A dynamic glossary fed by business units
The issue of multilingual acronyms, so sensitive in an international context, was anticipated through the implementation of a dynamic glossary, built by the business units themselves. This repository is integrated into a RAG (Retrieval-Augmented Generation) system to ensure accuracy and consistency of content.
Strong and ethical governance
This approach is part of clear governance, led by management and supported by the AI convention adopted by the Council of Europe. Beyond the requirements of the European AI Act, this convention sets standards for ethics, transparency, non-discrimination and integrity—essential for an institution founded on human rights.
A multi-model approach to ensure autonomy
The Council of Europe has chosen a multi-platform strategy, with specialized frugal models and deliberate technological agnosticism. The objective: to avoid any dependency, preserve sovereignty, and select models based on use cases, with local instances for sensitive data.
Use cases tailored to specific functions
Nicolas Gaudemet, Chief AI Officer at Onepoint, presented the use cases deployed through NEO. Automated financial analysis, persona and business model creation, legal contract processing, technical code documentation, client meeting preparation, automated HR support, analysis of responses to calls for tender… So many concrete examples, in production, field-tested.
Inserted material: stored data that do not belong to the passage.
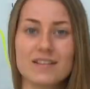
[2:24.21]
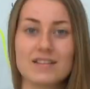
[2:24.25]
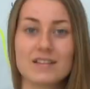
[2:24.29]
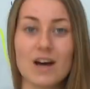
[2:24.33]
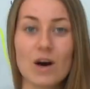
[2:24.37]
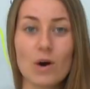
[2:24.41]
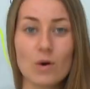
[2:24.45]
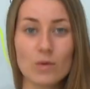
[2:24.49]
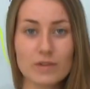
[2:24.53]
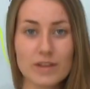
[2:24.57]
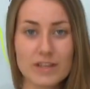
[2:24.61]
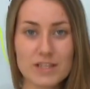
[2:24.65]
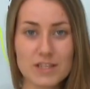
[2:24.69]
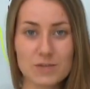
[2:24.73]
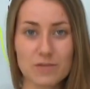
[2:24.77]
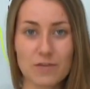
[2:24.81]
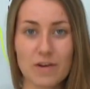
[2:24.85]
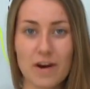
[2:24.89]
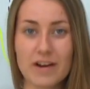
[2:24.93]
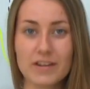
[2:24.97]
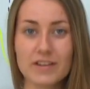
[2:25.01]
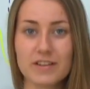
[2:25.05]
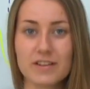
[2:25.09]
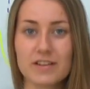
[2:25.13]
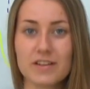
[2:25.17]
Now let's
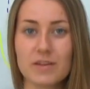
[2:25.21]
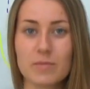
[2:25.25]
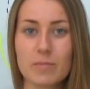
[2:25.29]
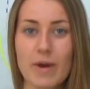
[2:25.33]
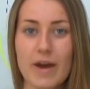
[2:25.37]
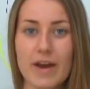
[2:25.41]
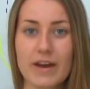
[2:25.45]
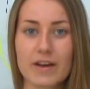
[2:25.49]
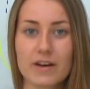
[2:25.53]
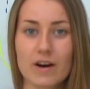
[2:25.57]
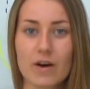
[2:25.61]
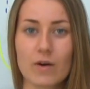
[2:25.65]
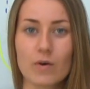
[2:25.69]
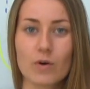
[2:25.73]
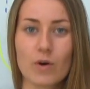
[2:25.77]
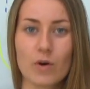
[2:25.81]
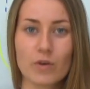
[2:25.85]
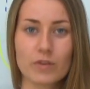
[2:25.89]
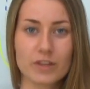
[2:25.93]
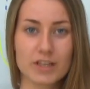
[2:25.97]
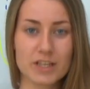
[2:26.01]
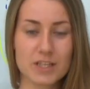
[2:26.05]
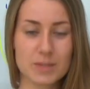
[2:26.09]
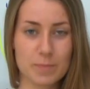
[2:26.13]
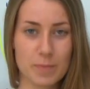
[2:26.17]
finally make our
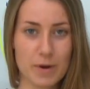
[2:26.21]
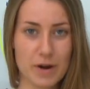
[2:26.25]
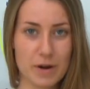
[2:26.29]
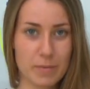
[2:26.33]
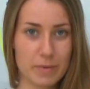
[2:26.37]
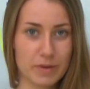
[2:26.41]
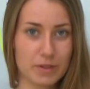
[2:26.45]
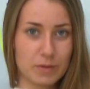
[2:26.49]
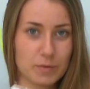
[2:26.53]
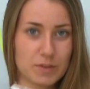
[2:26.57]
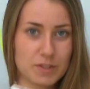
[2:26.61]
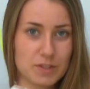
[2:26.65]
own experiment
A strong link between business units and AI agents
What makes these use cases relevant is their business grounding. Prompts are co-written with users, models are trained on contextualized corpora, agents are developed in a low-code studio to be manageable by non-technical profiles. The human/agent pairing is at the heart of the architecture.
A replicable model at European scale
The approach presented at the Revolution Summit offers an answer to the question many organizations are asking themselves: how to integrate generative AI without sacrificing sovereignty, ethics or operational efficiency? The Council of Europe’s approach, based on technological plurality, shared governance and business empowerment, deserves to be observed, adapted and transposed.